### DATA TO PROCESS
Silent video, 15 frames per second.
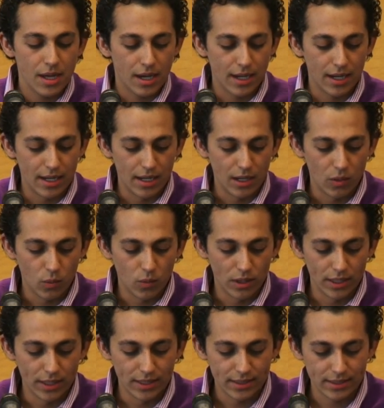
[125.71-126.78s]

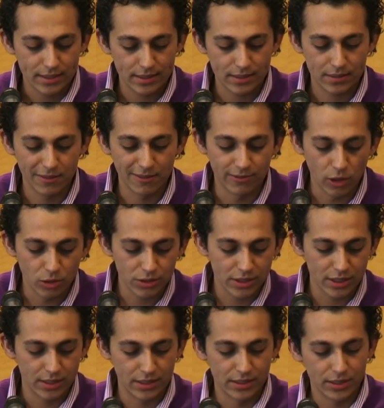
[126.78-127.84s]
was
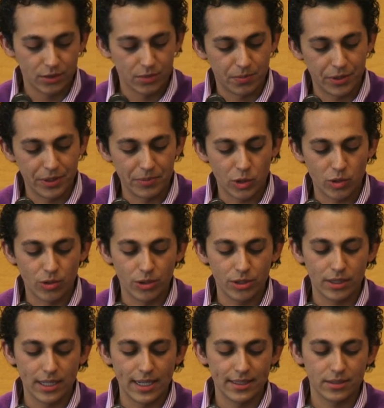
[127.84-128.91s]
voted in the Supreme
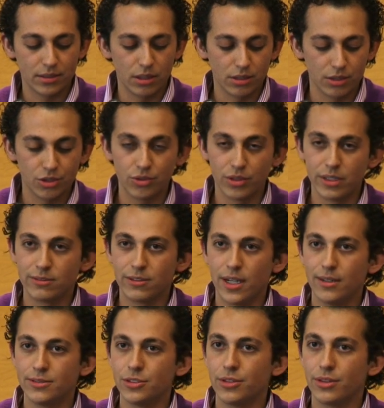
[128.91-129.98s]
Court last August
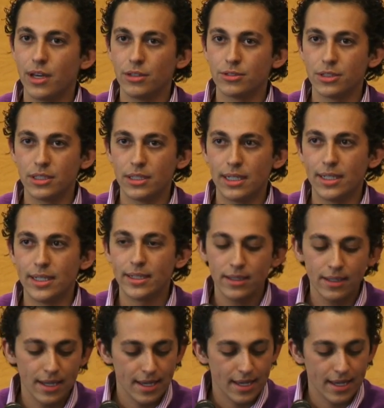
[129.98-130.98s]
25, 2009,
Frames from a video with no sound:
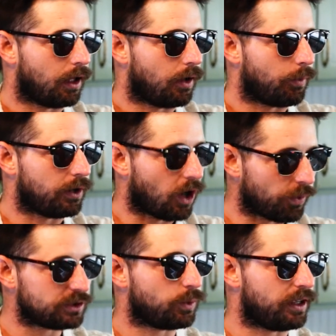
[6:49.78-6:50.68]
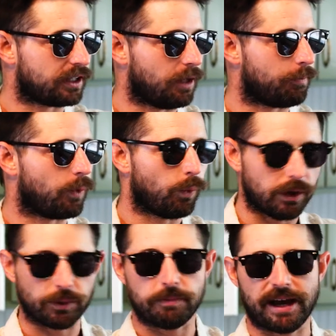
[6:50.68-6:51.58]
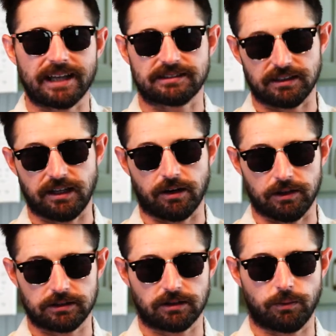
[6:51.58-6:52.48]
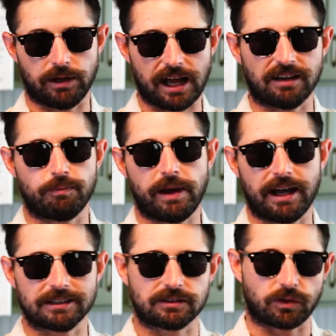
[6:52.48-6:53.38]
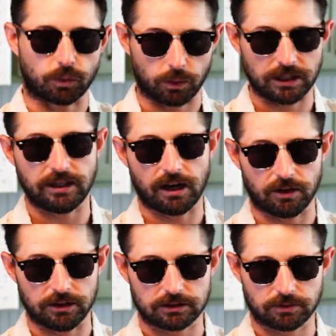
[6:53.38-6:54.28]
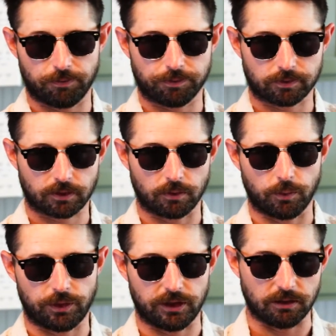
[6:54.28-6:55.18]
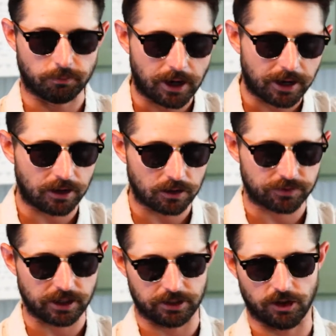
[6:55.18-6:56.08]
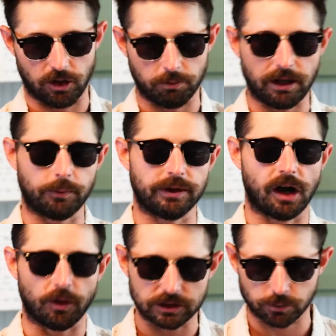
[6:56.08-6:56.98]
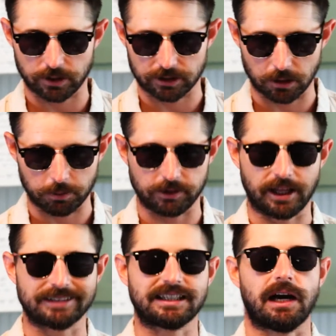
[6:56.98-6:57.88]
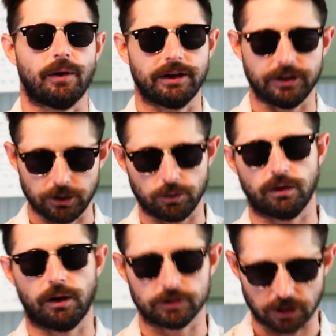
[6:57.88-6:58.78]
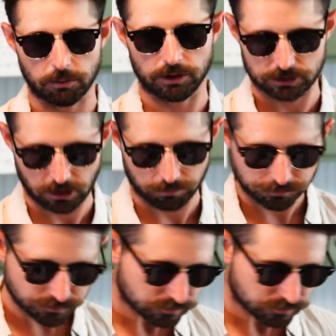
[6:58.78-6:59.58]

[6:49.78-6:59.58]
We'd always wake up when we passed the dairies. We'd had to pass 3 dairies within the mile of getting home, and we'd always wake up, and that's how I knew I was almost home.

### EXERCISE INSTRUCTIONS
Without carrying over any pictures, retype the records above exactly.

### RESULT BELOW
Silent video, 15 frames per second.
[125.71-126.78s]

[126.78-127.84s]
was
[127.84-128.91s]
voted in the Supreme
[128.91-129.98s]
Court last August
[129.98-130.98s]
25, 2009,
Frames from a video with no sound:
[6:49.78-6:50.68]
[6:50.68-6:51.58]
[6:51.58-6:52.48]
[6:52.48-6:53.38]
[6:53.38-6:54.28]
[6:54.28-6:55.18]
[6:55.18-6:56.08]
[6:56.08-6:56.98]
[6:56.98-6:57.88]
[6:57.88-6:58.78]
[6:58.78-6:59.58]

[6:49.78-6:59.58]
We'd always wake up when we passed the dairies. We'd had to pass 3 dairies within the mile of getting home, and we'd always wake up, and that's how I knew I was almost home.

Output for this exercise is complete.